Even in the deep South, the Republican base of white evangelical Christians is shrinking – and in some traditional conservative redoubts like Arkansas, Georgia and Kentucky, it’s declined as a percentage of the population by double digits. Even Alabama is becoming less Christian. Meanwhile, there’s been a corresponding increase in the religiously unaffiliated, who tend to vote more Democratic.

While the effect on evangelicals is new, the general pattern isn’t. The Catholic church, the largest single religious denomination in America, was the first to feel the pinch. Church leaders and Catholic apologists have been fretting for years over the problem of aging and shrinking congregations, declining attendance at Mass and fewer people signing up to become priests or nuns – although their proposals for how to solve the problem all consist of tinkering around the edges, or insisting that they need to try harder to convince people to believe as they do.
America’s next-largest denomination, the Southern Baptist Convention, held out a bit longer but has now come down with the same affliction. Membership has been declining for the last several years – to the point where half of SBC churches will close their doors by 2030 if current trends persist. And as with the Catholic church, the SBC defenders with the biggest platforms have insisted that they don’t need to change anything if they just double down on their existing policies and pray harder for revival.
What’s driving the steady weakening of Christianity? The answer, it would seem, is demographic turnover.

The so-called millennials (Americans born between 1982 and 2000) are far more diverse, educated and tolerant than their predecessors. They’re also the least religious generation in American history – they’re even getting less religious as they get older, which is unprecedented – and the majority of them identify Christianity as synonymous with harsh political conservatism.

As older, more religious generations fade away and younger generations replace them, the societal midpoint shifts. And this trend is going to accelerate in coming years, because the millennial generation is big. They’re even bigger than the baby boomers.

The influence of the millennials showed in the (by historical standards) remarkably rapid acceptance of same-sex marriage, which in just a few short years has become legal in more than half the country. Millennials view religious demands for the oppression of LGBT people to be a bizarre and offensive anachronism. And as the major denominations vocally assert that opposing equal rights for LGBT people is a nonnegotiable condition of membership in the Church of Not-Gay, young people are driven away in greater and greater numbers. This may well be a self-reinforcing cycle, as people turned off by constant homophobic rhetoric leave the churches, which results in diluted power for religious conservatives, who then bear down even harder on the anti-gay message. The same arrogance and institutional blindness that got them into this spiral make it almost impossible for them to see the problem and pull out of it.

But even if this secularizing trend continues, it’s likely that there’s a hard core of believers who will persist no matter what: no one is forecasting the total extinction of the religious right in politics.

Still, for progressives, the eroding power of the churches is a most welcome development: the religions right can no longer claim to be the sole source of morality and virtue, nor can they expect to assert their will in political matters and be obeyed without question. Instead, they’ll have to muster evidence and make their case in the marketplace of ideas like everyone else.

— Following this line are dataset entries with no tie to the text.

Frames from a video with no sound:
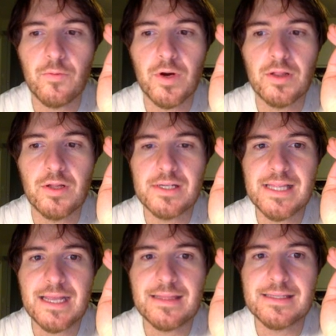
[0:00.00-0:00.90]
where it looks
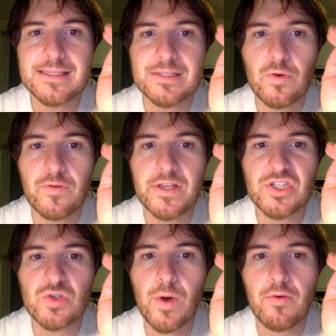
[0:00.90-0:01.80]
like this is sort of a
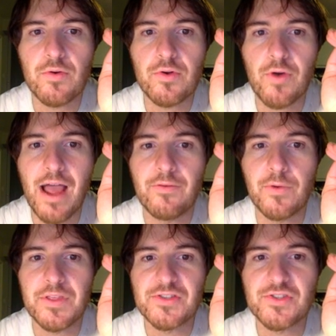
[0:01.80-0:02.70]
square root graph
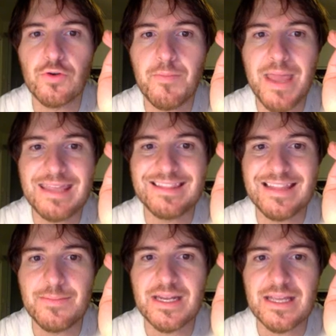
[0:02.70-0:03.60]
with its domain
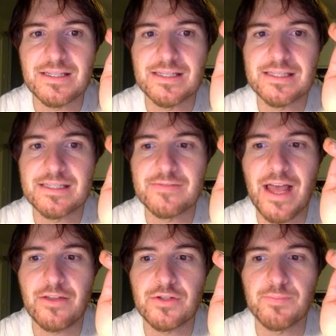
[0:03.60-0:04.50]
limited to
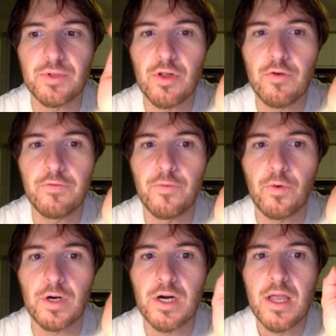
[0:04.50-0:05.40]
values below
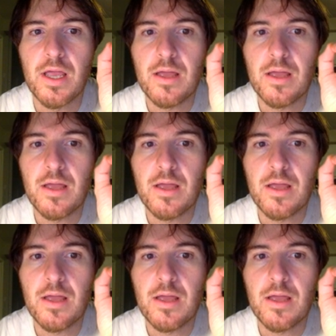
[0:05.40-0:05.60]
4,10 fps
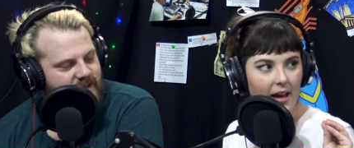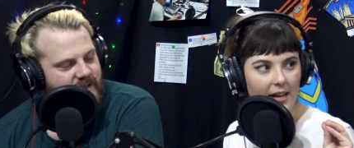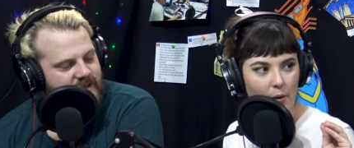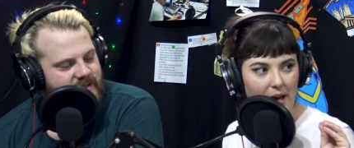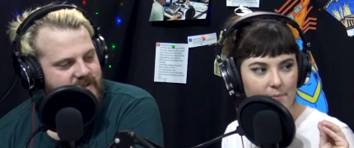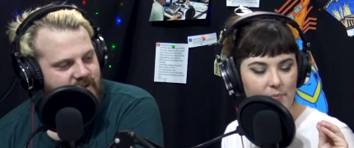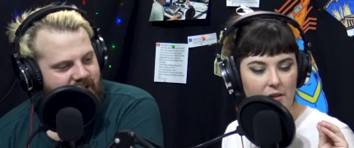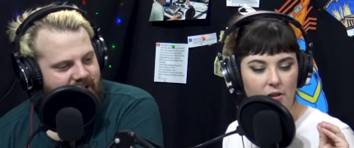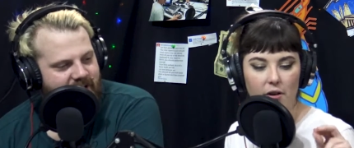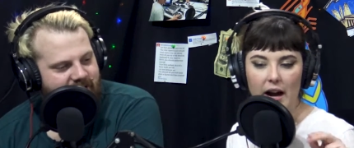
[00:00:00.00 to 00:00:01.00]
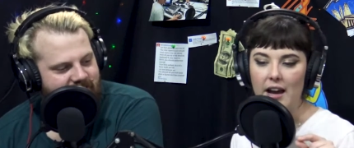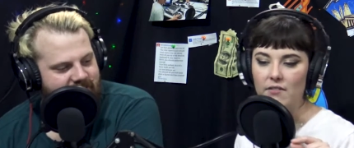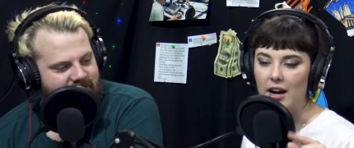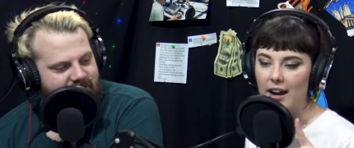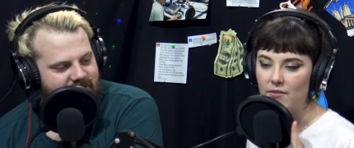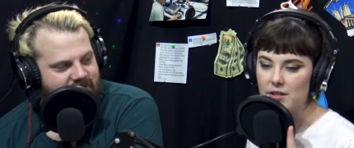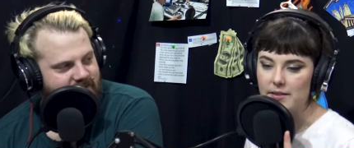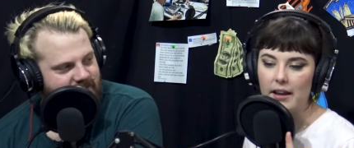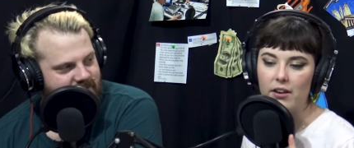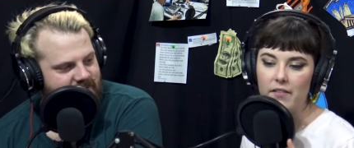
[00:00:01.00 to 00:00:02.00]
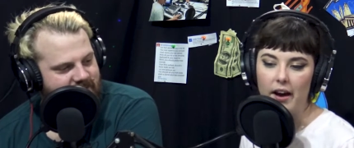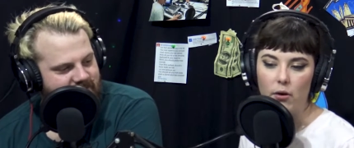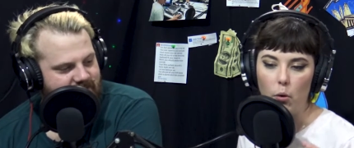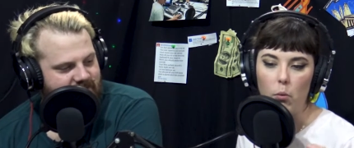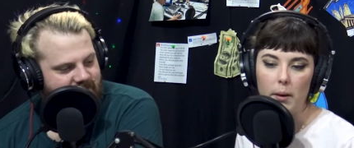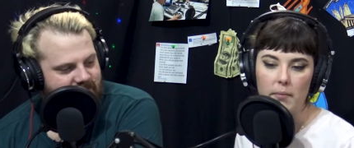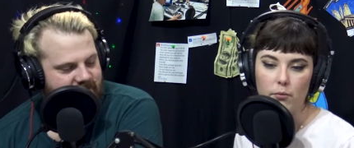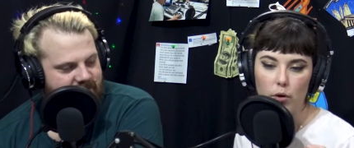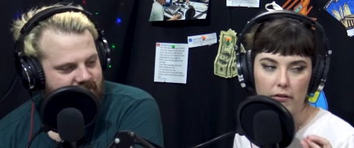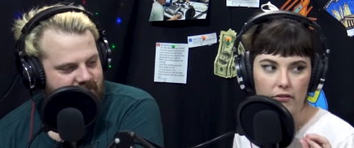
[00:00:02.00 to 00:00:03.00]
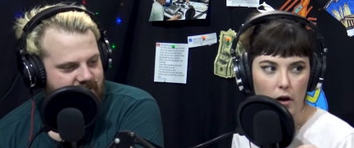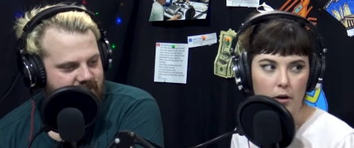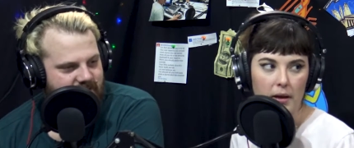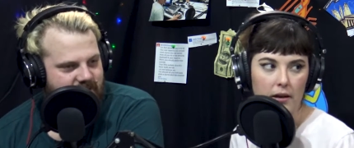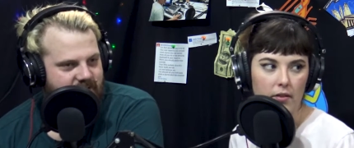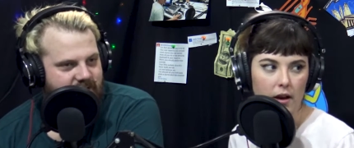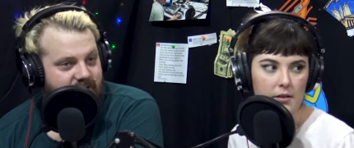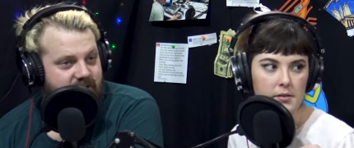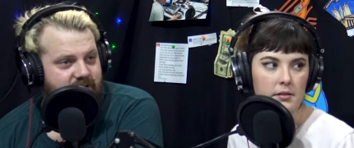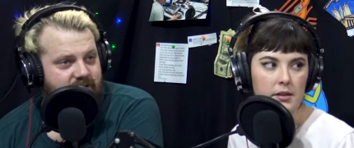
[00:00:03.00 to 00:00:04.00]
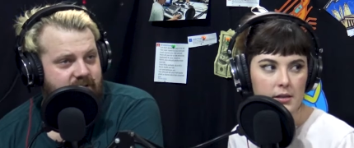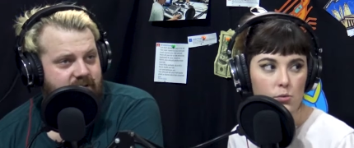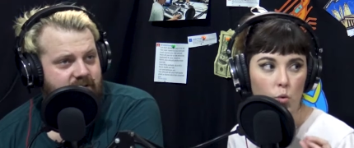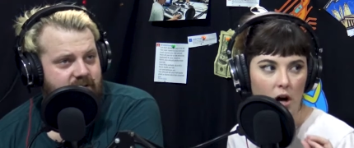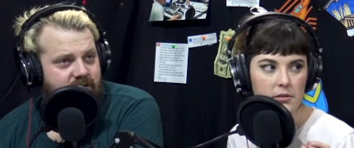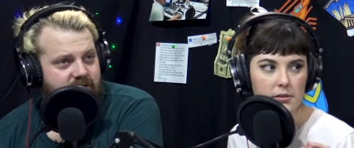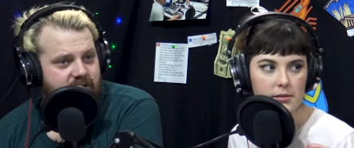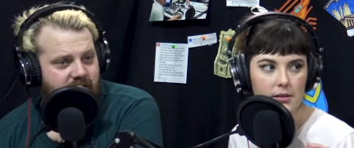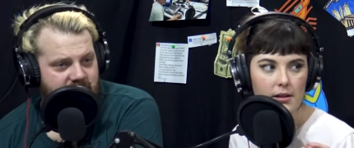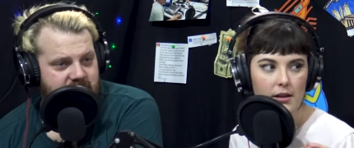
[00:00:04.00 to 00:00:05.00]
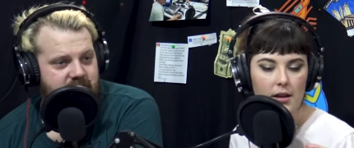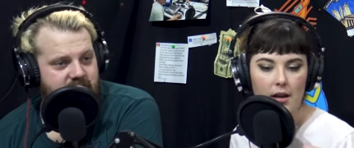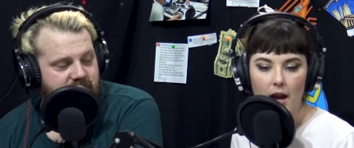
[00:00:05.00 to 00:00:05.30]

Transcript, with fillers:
Speaker 1: Anyway, So, yeah. no, I have I have this theory that all women want to fuck men in the ass at least once. Yes.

In other words, the religious right will finally have to fight fair, and I’m willing to bet that, in the long run, that’s a fight they’ll lose.

The idea that these folks will finally be on an even playing field (eventually) fills me with hope (and a little impish glee, I must confess). Equality for everyone, regardless of sex, creed, religion, politics, etc. Wow, what a novel concept.

Everyone can dream, I suppose.

Till the next post, then.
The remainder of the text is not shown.